Activity |
Please retype the data below in full.

Given entries |
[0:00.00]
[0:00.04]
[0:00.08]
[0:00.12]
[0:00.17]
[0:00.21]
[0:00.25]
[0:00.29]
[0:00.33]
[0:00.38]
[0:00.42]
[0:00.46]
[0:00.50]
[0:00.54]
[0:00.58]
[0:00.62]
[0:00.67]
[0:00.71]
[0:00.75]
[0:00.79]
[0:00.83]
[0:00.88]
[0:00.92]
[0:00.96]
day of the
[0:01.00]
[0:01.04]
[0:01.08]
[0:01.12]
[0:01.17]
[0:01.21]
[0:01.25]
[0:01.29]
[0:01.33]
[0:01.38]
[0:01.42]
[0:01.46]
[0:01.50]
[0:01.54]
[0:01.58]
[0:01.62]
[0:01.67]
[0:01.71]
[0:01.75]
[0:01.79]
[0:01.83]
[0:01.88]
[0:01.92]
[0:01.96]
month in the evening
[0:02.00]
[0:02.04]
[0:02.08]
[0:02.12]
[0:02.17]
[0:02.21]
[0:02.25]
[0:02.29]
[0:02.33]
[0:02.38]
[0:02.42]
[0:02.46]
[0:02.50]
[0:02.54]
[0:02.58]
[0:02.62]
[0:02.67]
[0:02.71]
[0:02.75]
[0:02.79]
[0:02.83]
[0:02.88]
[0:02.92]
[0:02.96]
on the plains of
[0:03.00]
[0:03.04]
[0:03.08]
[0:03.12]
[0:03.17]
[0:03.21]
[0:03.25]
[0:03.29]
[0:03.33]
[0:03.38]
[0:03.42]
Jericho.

Finished exercise |
[0:00.00]
[0:00.04]
[0:00.08]
[0:00.12]
[0:00.17]
[0:00.21]
[0:00.25]
[0:00.29]
[0:00.33]
[0:00.38]
[0:00.42]
[0:00.46]
[0:00.50]
[0:00.54]
[0:00.58]
[0:00.62]
[0:00.67]
[0:00.71]
[0:00.75]
[0:00.79]
[0:00.83]
[0:00.88]
[0:00.92]
[0:00.96]
day of the
[0:01.00]
[0:01.04]
[0:01.08]
[0:01.12]
[0:01.17]
[0:01.21]
[0:01.25]
[0:01.29]
[0:01.33]
[0:01.38]
[0:01.42]
[0:01.46]
[0:01.50]
[0:01.54]
[0:01.58]
[0:01.62]
[0:01.67]
[0:01.71]
[0:01.75]
[0:01.79]
[0:01.83]
[0:01.88]
[0:01.92]
[0:01.96]
month in the evening
[0:02.00]
[0:02.04]
[0:02.08]
[0:02.12]
[0:02.17]
[0:02.21]
[0:02.25]
[0:02.29]
[0:02.33]
[0:02.38]
[0:02.42]
[0:02.46]
[0:02.50]
[0:02.54]
[0:02.58]
[0:02.62]
[0:02.67]
[0:02.71]
[0:02.75]
[0:02.79]
[0:02.83]
[0:02.88]
[0:02.92]
[0:02.96]
on the plains of
[0:03.00]
[0:03.04]
[0:03.08]
[0:03.12]
[0:03.17]
[0:03.21]
[0:03.25]
[0:03.29]
[0:03.33]
[0:03.38]
[0:03.42]
Jericho.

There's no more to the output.